A faithful copy of all the data below, please; leave no line out.
[Information given]
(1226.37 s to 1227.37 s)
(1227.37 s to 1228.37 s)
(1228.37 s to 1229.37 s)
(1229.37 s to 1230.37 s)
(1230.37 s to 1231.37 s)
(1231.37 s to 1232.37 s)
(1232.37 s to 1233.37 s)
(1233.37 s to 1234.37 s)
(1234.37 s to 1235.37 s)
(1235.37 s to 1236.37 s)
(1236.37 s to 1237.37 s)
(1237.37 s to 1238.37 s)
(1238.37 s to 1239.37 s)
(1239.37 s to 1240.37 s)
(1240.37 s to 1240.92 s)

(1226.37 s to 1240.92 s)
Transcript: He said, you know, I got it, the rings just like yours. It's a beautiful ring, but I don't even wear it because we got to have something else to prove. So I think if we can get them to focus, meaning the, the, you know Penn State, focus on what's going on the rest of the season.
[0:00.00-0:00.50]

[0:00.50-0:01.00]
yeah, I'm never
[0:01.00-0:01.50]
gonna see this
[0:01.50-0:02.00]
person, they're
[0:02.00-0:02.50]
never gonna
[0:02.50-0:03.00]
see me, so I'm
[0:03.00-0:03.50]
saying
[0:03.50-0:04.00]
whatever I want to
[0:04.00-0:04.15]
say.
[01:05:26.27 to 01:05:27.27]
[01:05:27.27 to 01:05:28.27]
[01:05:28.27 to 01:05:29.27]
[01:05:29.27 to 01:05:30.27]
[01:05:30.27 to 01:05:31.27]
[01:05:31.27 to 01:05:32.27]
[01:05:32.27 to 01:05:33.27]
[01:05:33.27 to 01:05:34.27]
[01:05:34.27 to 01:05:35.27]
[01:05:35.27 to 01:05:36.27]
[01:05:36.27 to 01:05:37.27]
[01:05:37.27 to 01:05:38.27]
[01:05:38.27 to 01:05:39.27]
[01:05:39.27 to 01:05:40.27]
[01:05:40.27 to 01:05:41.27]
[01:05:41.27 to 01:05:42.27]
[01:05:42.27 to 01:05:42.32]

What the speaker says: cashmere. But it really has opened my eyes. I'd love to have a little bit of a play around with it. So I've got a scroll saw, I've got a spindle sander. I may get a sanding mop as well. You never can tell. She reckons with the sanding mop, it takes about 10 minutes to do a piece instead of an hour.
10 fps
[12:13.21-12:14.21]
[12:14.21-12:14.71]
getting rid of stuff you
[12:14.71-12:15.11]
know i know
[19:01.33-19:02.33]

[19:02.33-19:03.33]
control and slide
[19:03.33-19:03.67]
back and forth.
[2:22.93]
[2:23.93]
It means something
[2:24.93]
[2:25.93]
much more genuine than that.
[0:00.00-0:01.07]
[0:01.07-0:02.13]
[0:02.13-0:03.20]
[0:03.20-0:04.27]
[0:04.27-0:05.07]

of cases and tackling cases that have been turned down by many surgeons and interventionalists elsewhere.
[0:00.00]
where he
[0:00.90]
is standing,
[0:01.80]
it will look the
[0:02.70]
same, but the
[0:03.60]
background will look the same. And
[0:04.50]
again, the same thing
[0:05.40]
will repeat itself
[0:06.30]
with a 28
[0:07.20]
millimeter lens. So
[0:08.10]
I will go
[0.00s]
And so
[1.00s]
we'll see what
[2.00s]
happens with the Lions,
[/Information given]
▸ Reply to the exercise:
(1226.37 s to 1227.37 s)
(1227.37 s to 1228.37 s)
(1228.37 s to 1229.37 s)
(1229.37 s to 1230.37 s)
(1230.37 s to 1231.37 s)
(1231.37 s to 1232.37 s)
(1232.37 s to 1233.37 s)
(1233.37 s to 1234.37 s)
(1234.37 s to 1235.37 s)
(1235.37 s to 1236.37 s)
(1236.37 s to 1237.37 s)
(1237.37 s to 1238.37 s)
(1238.37 s to 1239.37 s)
(1239.37 s to 1240.37 s)
(1240.37 s to 1240.92 s)

(1226.37 s to 1240.92 s)
Transcript: He said, you know, I got it, the rings just like yours. It's a beautiful ring, but I don't even wear it because we got to have something else to prove. So I think if we can get them to focus, meaning the, the, you know Penn State, focus on what's going on the rest of the season.
[0:00.00-0:00.50]

[0:00.50-0:01.00]
yeah, I'm never
[0:01.00-0:01.50]
gonna see this
[0:01.50-0:02.00]
person, they're
[0:02.00-0:02.50]
never gonna
[0:02.50-0:03.00]
see me, so I'm
[0:03.00-0:03.50]
saying
[0:03.50-0:04.00]
whatever I want to
[0:04.00-0:04.15]
say.
[01:05:26.27 to 01:05:27.27]
[01:05:27.27 to 01:05:28.27]
[01:05:28.27 to 01:05:29.27]
[01:05:29.27 to 01:05:30.27]
[01:05:30.27 to 01:05:31.27]
[01:05:31.27 to 01:05:32.27]
[01:05:32.27 to 01:05:33.27]
[01:05:33.27 to 01:05:34.27]
[01:05:34.27 to 01:05:35.27]
[01:05:35.27 to 01:05:36.27]
[01:05:36.27 to 01:05:37.27]
[01:05:37.27 to 01:05:38.27]
[01:05:38.27 to 01:05:39.27]
[01:05:39.27 to 01:05:40.27]
[01:05:40.27 to 01:05:41.27]
[01:05:41.27 to 01:05:42.27]
[01:05:42.27 to 01:05:42.32]

What the speaker says: cashmere. But it really has opened my eyes. I'd love to have a little bit of a play around with it. So I've got a scroll saw, I've got a spindle sander. I may get a sanding mop as well. You never can tell. She reckons with the sanding mop, it takes about 10 minutes to do a piece instead of an hour.
10 fps
[12:13.21-12:14.21]
[12:14.21-12:14.71]
getting rid of stuff you
[12:14.71-12:15.11]
know i know
[19:01.33-19:02.33]

[19:02.33-19:03.33]
control and slide
[19:03.33-19:03.67]
back and forth.
[2:22.93]
[2:23.93]
It means something
[2:24.93]
[2:25.93]
much more genuine than that.
[0:00.00-0:01.07]
[0:01.07-0:02.13]
[0:02.13-0:03.20]
[0:03.20-0:04.27]
[0:04.27-0:05.07]

of cases and tackling cases that have been turned down by many surgeons and interventionalists elsewhere.
[0:00.00]
where he
[0:00.90]
is standing,
[0:01.80]
it will look the
[0:02.70]
same, but the
[0:03.60]
background will look the same. And
[0:04.50]
again, the same thing
[0:05.40]
will repeat itself
[0:06.30]
with a 28
[0:07.20]
millimeter lens. So
[0:08.10]
I will go
[0.00s]
And so
[1.00s]
we'll see what
[2.00s]
happens with the Lions,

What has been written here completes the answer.